:: Dataset entries ::
=== Begin Enclosure ===
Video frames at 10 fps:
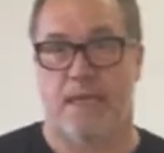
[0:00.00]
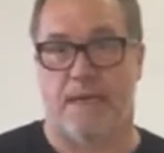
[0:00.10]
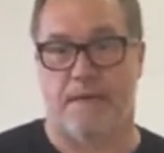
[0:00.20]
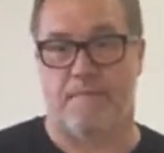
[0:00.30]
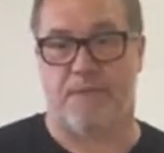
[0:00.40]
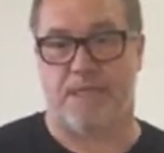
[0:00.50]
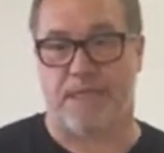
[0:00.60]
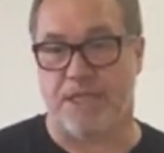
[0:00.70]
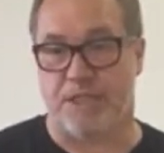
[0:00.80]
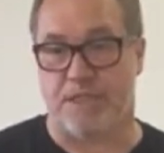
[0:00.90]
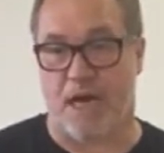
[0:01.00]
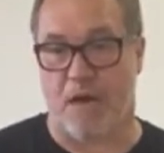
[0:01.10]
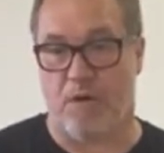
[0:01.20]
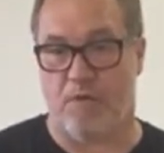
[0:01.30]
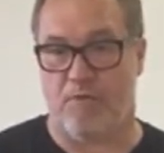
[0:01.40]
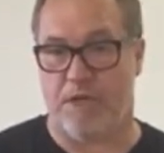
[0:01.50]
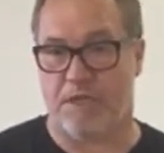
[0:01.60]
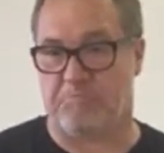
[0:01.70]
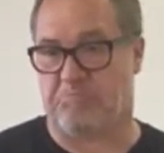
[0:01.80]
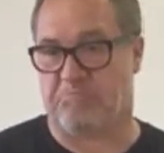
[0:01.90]
The Taijiquan are
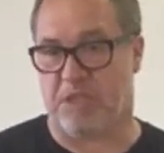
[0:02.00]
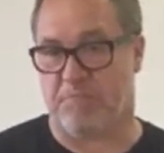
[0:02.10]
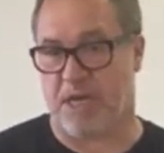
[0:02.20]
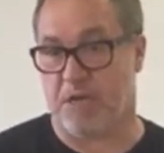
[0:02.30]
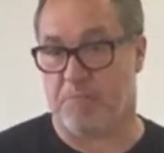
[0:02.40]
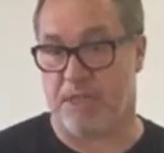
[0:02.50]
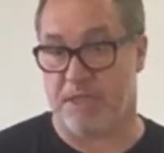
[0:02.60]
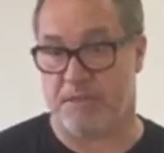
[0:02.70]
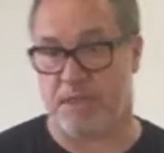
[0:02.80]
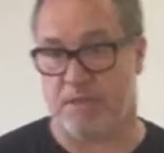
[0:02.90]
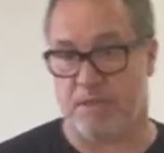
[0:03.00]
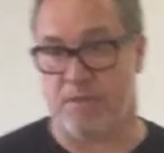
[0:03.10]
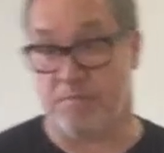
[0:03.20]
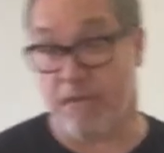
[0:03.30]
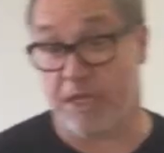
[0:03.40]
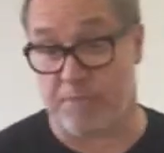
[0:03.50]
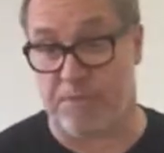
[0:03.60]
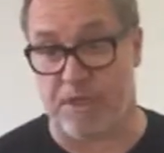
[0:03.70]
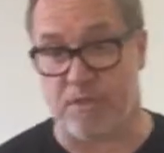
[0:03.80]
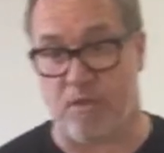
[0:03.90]
very, in my opinion, in my
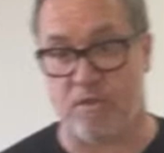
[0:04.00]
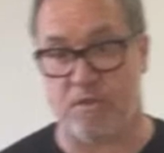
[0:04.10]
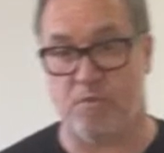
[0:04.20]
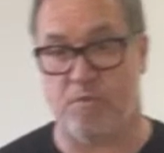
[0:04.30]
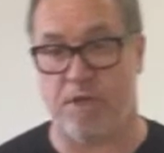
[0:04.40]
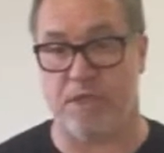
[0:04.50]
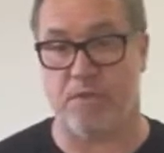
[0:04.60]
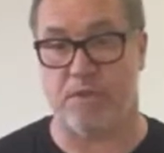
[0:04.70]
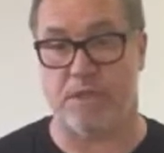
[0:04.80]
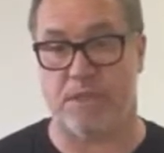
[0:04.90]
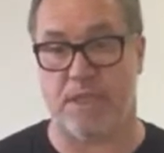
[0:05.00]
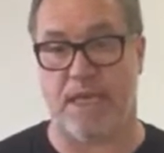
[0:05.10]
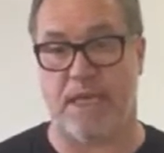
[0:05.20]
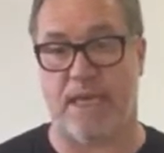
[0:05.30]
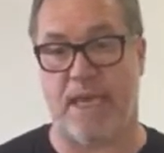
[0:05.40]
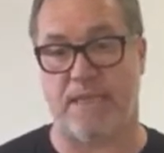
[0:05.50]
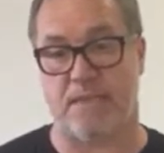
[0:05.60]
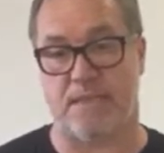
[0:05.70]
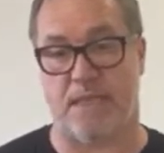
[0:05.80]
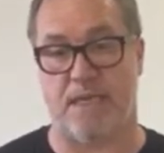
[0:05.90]
experience, also very good
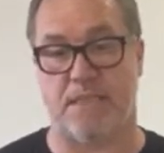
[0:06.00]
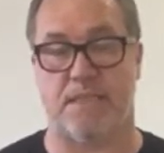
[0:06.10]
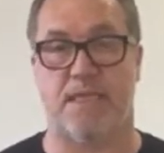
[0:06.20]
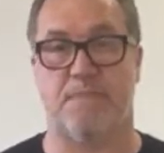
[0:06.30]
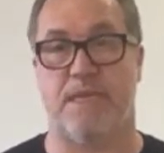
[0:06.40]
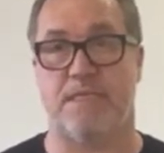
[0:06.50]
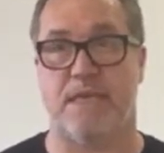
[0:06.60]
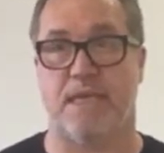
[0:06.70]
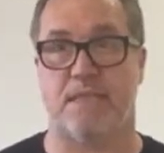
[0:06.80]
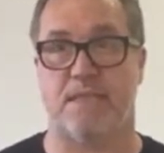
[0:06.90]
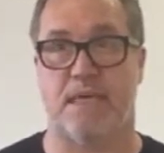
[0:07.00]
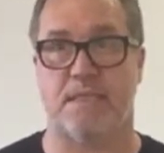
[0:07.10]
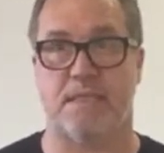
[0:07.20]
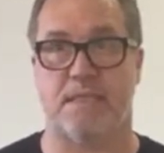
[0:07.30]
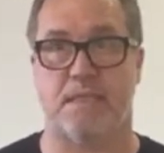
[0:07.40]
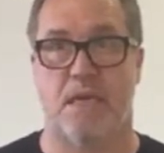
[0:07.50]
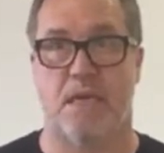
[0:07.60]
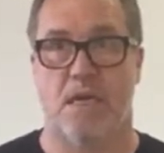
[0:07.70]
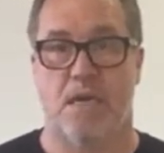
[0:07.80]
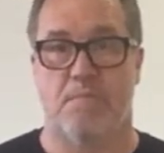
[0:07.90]
exercises as basic exercises,
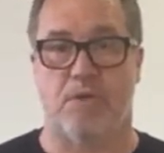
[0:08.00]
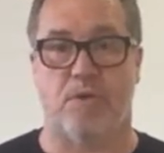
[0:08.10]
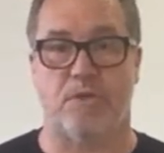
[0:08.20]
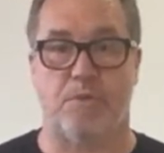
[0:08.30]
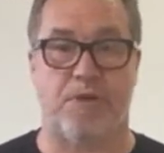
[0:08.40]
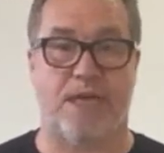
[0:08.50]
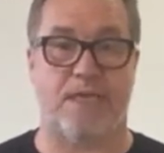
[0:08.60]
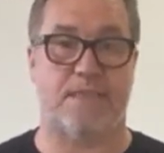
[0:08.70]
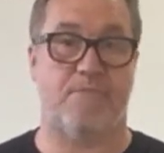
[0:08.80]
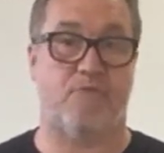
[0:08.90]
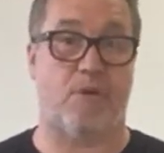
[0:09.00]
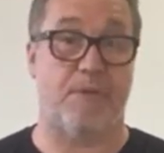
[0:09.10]
because you practice them from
=== End Enclosure ===
:: WHAT IS EXPECTED ::
Each entry gets copied exactly; the pictures stay out.

:: COMPLETED EXERCISE ::
Video frames at 10 fps:
[0:00.00]
[0:00.10]
[0:00.20]
[0:00.30]
[0:00.40]
[0:00.50]
[0:00.60]
[0:00.70]
[0:00.80]
[0:00.90]
[0:01.00]
[0:01.10]
[0:01.20]
[0:01.30]
[0:01.40]
[0:01.50]
[0:01.60]
[0:01.70]
[0:01.80]
[0:01.90]
The Taijiquan are
[0:02.00]
[0:02.10]
[0:02.20]
[0:02.30]
[0:02.40]
[0:02.50]
[0:02.60]
[0:02.70]
[0:02.80]
[0:02.90]
[0:03.00]
[0:03.10]
[0:03.20]
[0:03.30]
[0:03.40]
[0:03.50]
[0:03.60]
[0:03.70]
[0:03.80]
[0:03.90]
very, in my opinion, in my
[0:04.00]
[0:04.10]
[0:04.20]
[0:04.30]
[0:04.40]
[0:04.50]
[0:04.60]
[0:04.70]
[0:04.80]
[0:04.90]
[0:05.00]
[0:05.10]
[0:05.20]
[0:05.30]
[0:05.40]
[0:05.50]
[0:05.60]
[0:05.70]
[0:05.80]
[0:05.90]
experience, also very good
[0:06.00]
[0:06.10]
[0:06.20]
[0:06.30]
[0:06.40]
[0:06.50]
[0:06.60]
[0:06.70]
[0:06.80]
[0:06.90]
[0:07.00]
[0:07.10]
[0:07.20]
[0:07.30]
[0:07.40]
[0:07.50]
[0:07.60]
[0:07.70]
[0:07.80]
[0:07.90]
exercises as basic exercises,
[0:08.00]
[0:08.10]
[0:08.20]
[0:08.30]
[0:08.40]
[0:08.50]
[0:08.60]
[0:08.70]
[0:08.80]
[0:08.90]
[0:09.00]
[0:09.10]
because you practice them from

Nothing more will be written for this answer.